| Problem |
Reproduce every record exactly as it appears, but not the pictures.

| Supplied material |
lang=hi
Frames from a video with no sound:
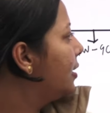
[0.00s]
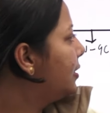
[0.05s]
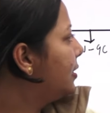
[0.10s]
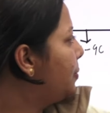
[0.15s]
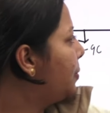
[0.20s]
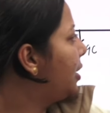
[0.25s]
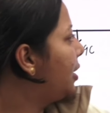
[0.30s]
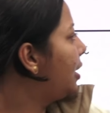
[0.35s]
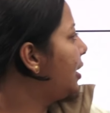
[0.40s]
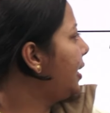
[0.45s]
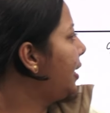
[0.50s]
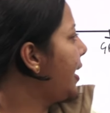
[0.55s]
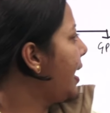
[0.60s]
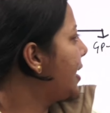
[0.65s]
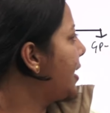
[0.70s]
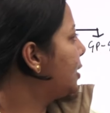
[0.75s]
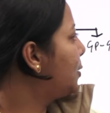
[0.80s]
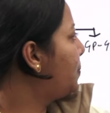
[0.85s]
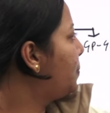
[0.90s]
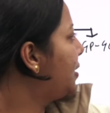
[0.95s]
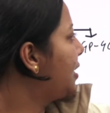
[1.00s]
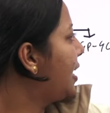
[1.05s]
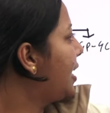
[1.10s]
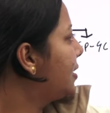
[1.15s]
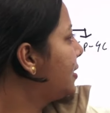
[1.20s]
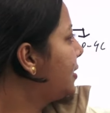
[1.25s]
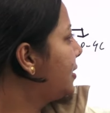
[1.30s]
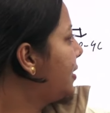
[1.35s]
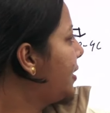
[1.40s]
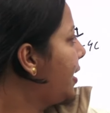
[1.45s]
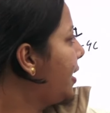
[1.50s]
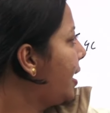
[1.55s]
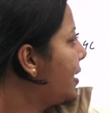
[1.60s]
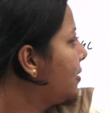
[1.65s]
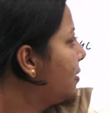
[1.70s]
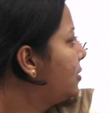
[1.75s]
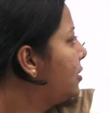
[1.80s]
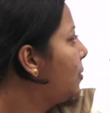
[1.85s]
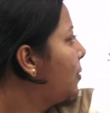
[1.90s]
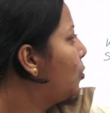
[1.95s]
सिमिलरली एस पी एस सी
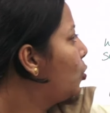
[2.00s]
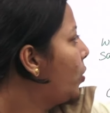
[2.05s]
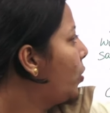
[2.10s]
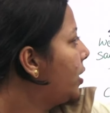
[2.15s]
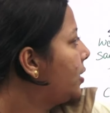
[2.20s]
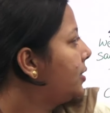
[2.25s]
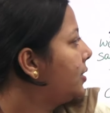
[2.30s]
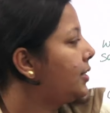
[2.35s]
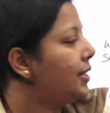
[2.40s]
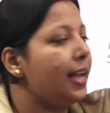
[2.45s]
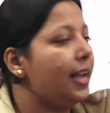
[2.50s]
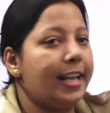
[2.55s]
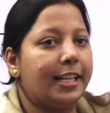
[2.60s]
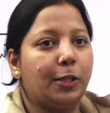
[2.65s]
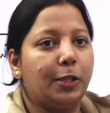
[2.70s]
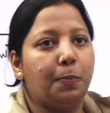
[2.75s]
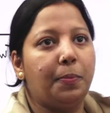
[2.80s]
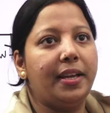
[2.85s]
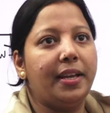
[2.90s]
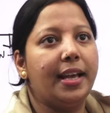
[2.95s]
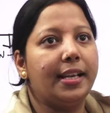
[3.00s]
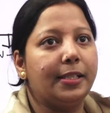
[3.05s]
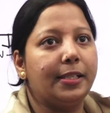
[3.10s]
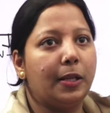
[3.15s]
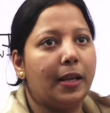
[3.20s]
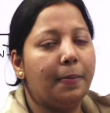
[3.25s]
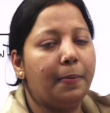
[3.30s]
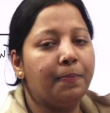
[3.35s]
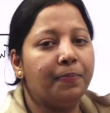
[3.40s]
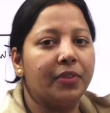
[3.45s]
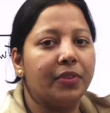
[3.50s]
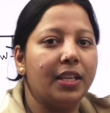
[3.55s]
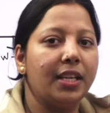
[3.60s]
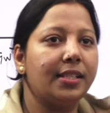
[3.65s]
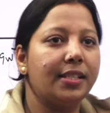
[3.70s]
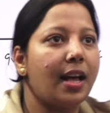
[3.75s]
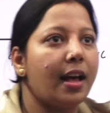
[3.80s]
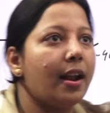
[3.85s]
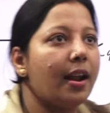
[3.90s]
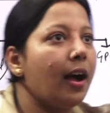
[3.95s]
एस डब्ल्यू एस सी एस पी एस एम ये
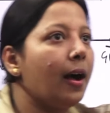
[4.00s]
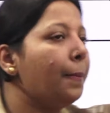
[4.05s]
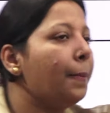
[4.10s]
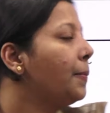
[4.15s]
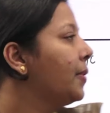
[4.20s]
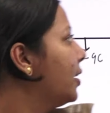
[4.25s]
सारा हम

| Answer box |
lang=hi
Frames from a video with no sound:
[0.00s]
[0.05s]
[0.10s]
[0.15s]
[0.20s]
[0.25s]
[0.30s]
[0.35s]
[0.40s]
[0.45s]
[0.50s]
[0.55s]
[0.60s]
[0.65s]
[0.70s]
[0.75s]
[0.80s]
[0.85s]
[0.90s]
[0.95s]
[1.00s]
[1.05s]
[1.10s]
[1.15s]
[1.20s]
[1.25s]
[1.30s]
[1.35s]
[1.40s]
[1.45s]
[1.50s]
[1.55s]
[1.60s]
[1.65s]
[1.70s]
[1.75s]
[1.80s]
[1.85s]
[1.90s]
[1.95s]
सिमिलरली एस पी एस सी
[2.00s]
[2.05s]
[2.10s]
[2.15s]
[2.20s]
[2.25s]
[2.30s]
[2.35s]
[2.40s]
[2.45s]
[2.50s]
[2.55s]
[2.60s]
[2.65s]
[2.70s]
[2.75s]
[2.80s]
[2.85s]
[2.90s]
[2.95s]
[3.00s]
[3.05s]
[3.10s]
[3.15s]
[3.20s]
[3.25s]
[3.30s]
[3.35s]
[3.40s]
[3.45s]
[3.50s]
[3.55s]
[3.60s]
[3.65s]
[3.70s]
[3.75s]
[3.80s]
[3.85s]
[3.90s]
[3.95s]
एस डब्ल्यू एस सी एस पी एस एम ये
[4.00s]
[4.05s]
[4.10s]
[4.15s]
[4.20s]
[4.25s]
सारा हम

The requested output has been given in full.